* Aim of the exercise *
Locate the word "with" in the data below, then copy every line that holds it.

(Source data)
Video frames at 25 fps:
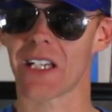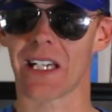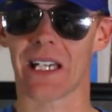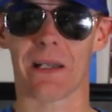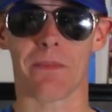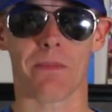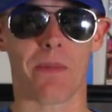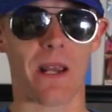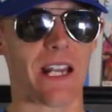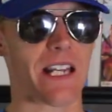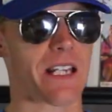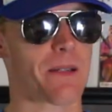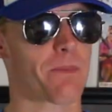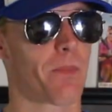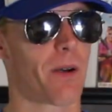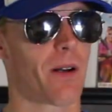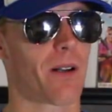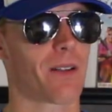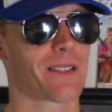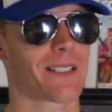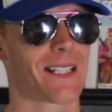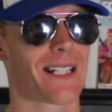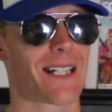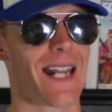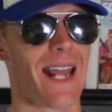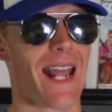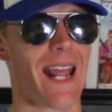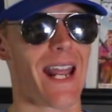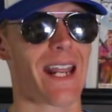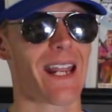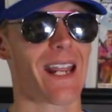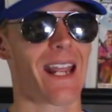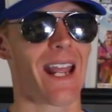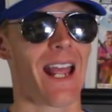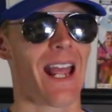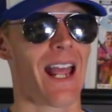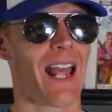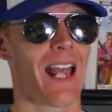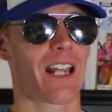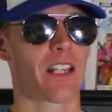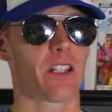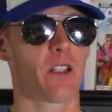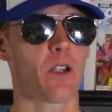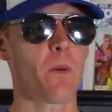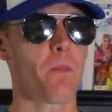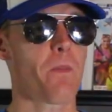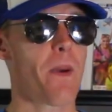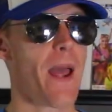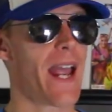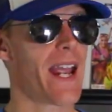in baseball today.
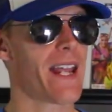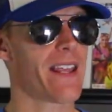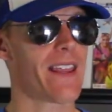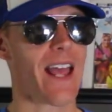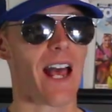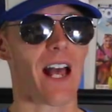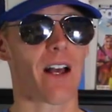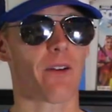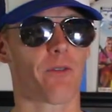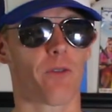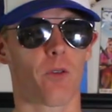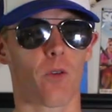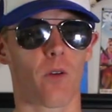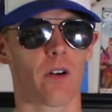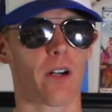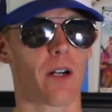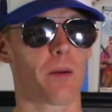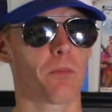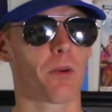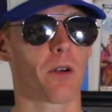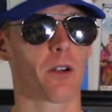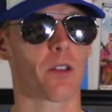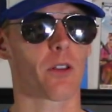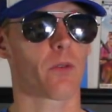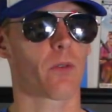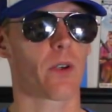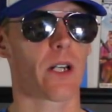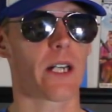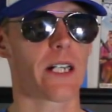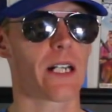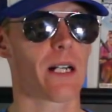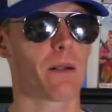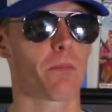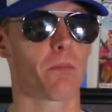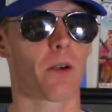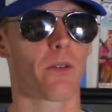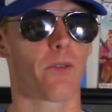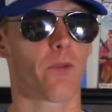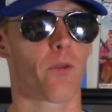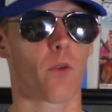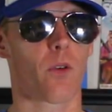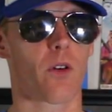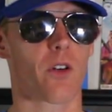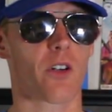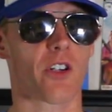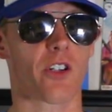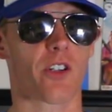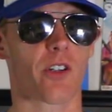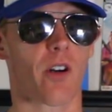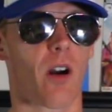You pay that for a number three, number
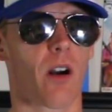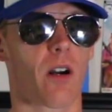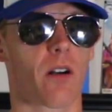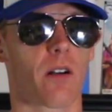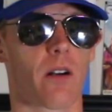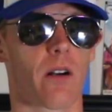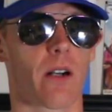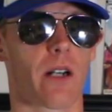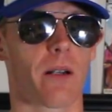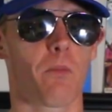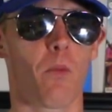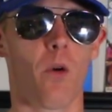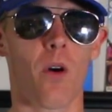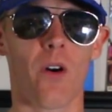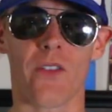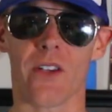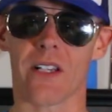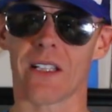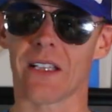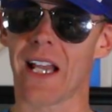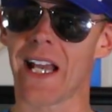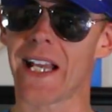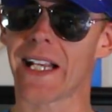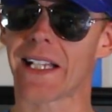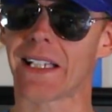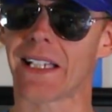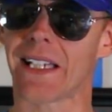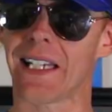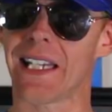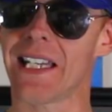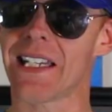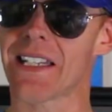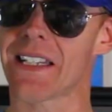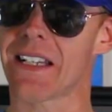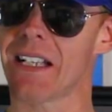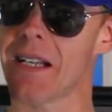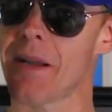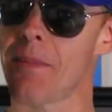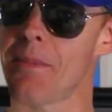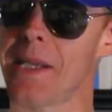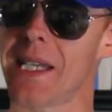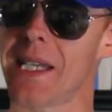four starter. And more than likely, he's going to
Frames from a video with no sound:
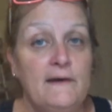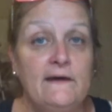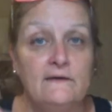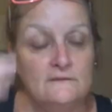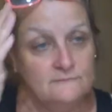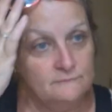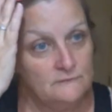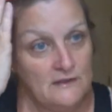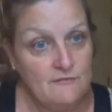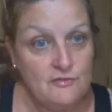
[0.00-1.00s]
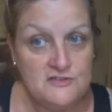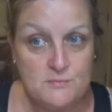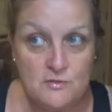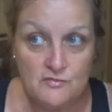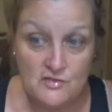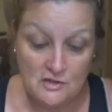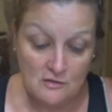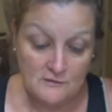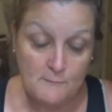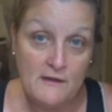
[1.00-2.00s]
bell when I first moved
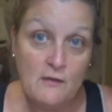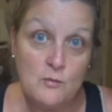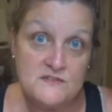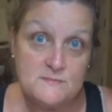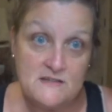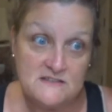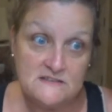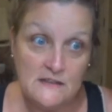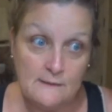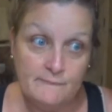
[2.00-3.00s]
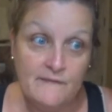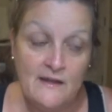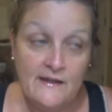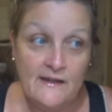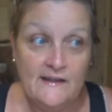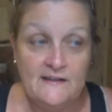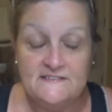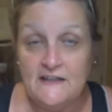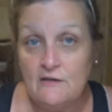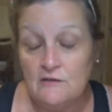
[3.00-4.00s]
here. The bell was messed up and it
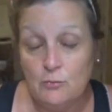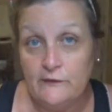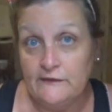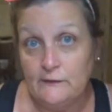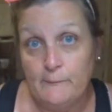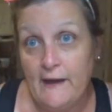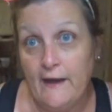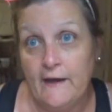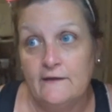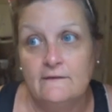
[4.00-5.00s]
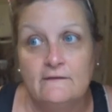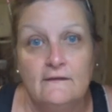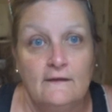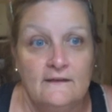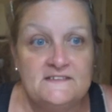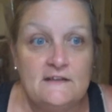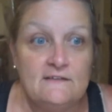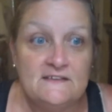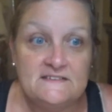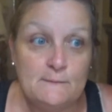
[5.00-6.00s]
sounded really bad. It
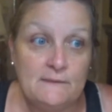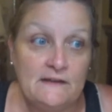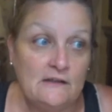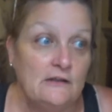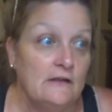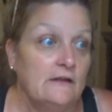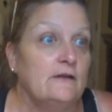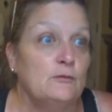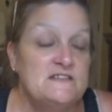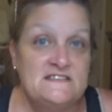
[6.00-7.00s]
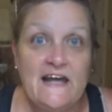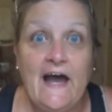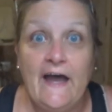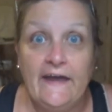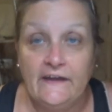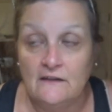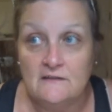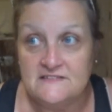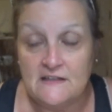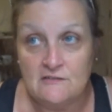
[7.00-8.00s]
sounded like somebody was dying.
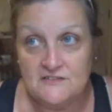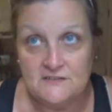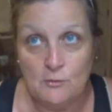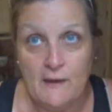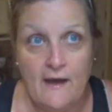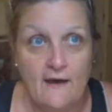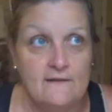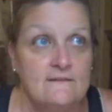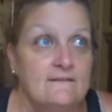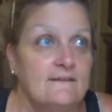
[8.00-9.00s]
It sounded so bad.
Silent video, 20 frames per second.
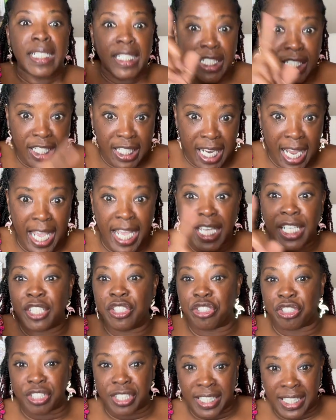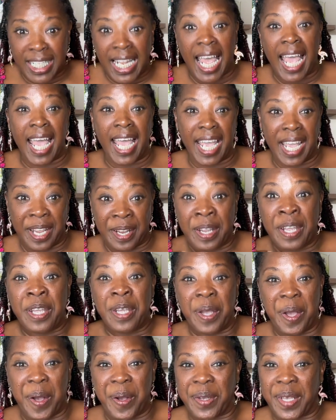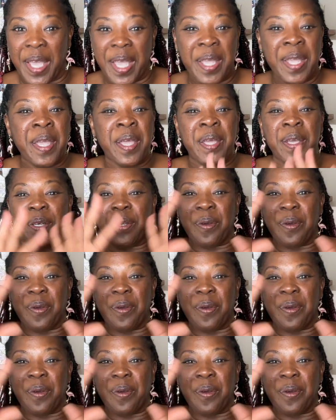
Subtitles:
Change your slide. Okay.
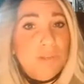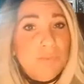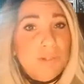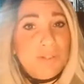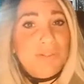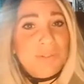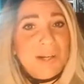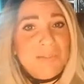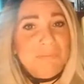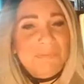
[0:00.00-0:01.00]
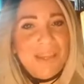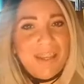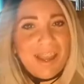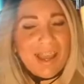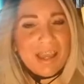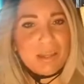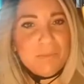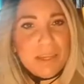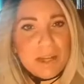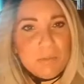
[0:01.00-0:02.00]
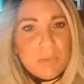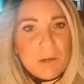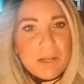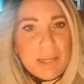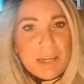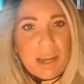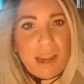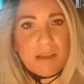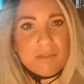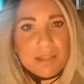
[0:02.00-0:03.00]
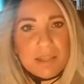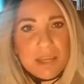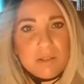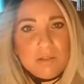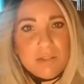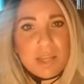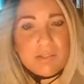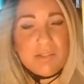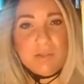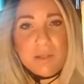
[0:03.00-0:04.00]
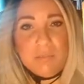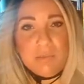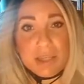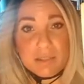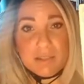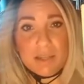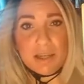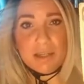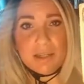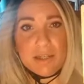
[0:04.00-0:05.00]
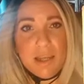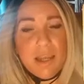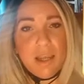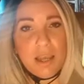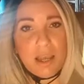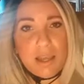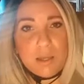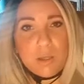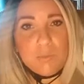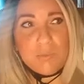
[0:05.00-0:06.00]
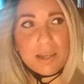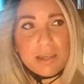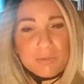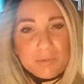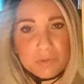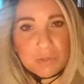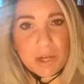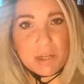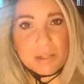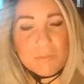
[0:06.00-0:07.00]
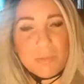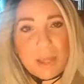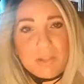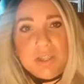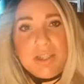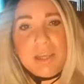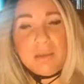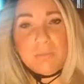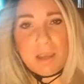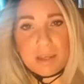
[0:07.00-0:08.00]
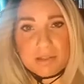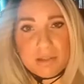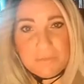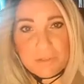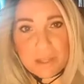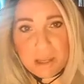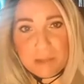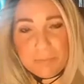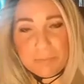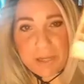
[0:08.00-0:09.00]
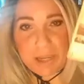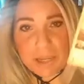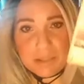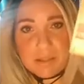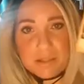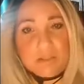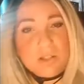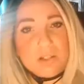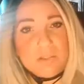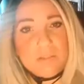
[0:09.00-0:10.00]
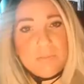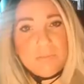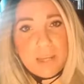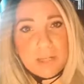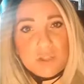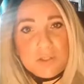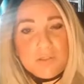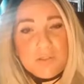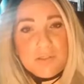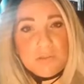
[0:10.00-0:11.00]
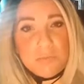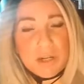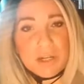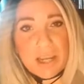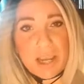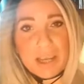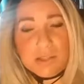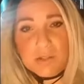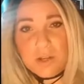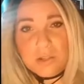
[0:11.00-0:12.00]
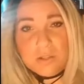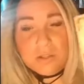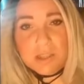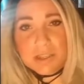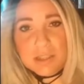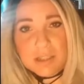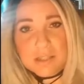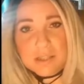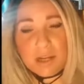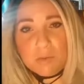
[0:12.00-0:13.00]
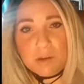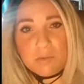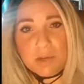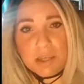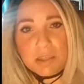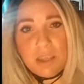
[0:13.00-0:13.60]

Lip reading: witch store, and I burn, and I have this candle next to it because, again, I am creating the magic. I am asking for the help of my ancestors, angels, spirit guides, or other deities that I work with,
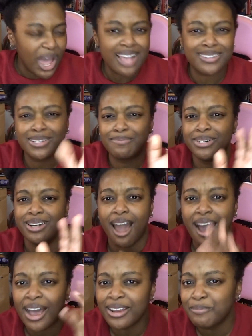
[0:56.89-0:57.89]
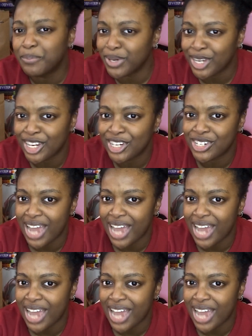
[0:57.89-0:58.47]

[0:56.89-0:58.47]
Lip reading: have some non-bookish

* Solution to this task *
Frames from a video with no sound:
Lip reading: witch store, and I burn, and I have this candle next to it because, again, I am creating the magic. I am asking for the help of my ancestors, angels, spirit guides, or other deities that I work with,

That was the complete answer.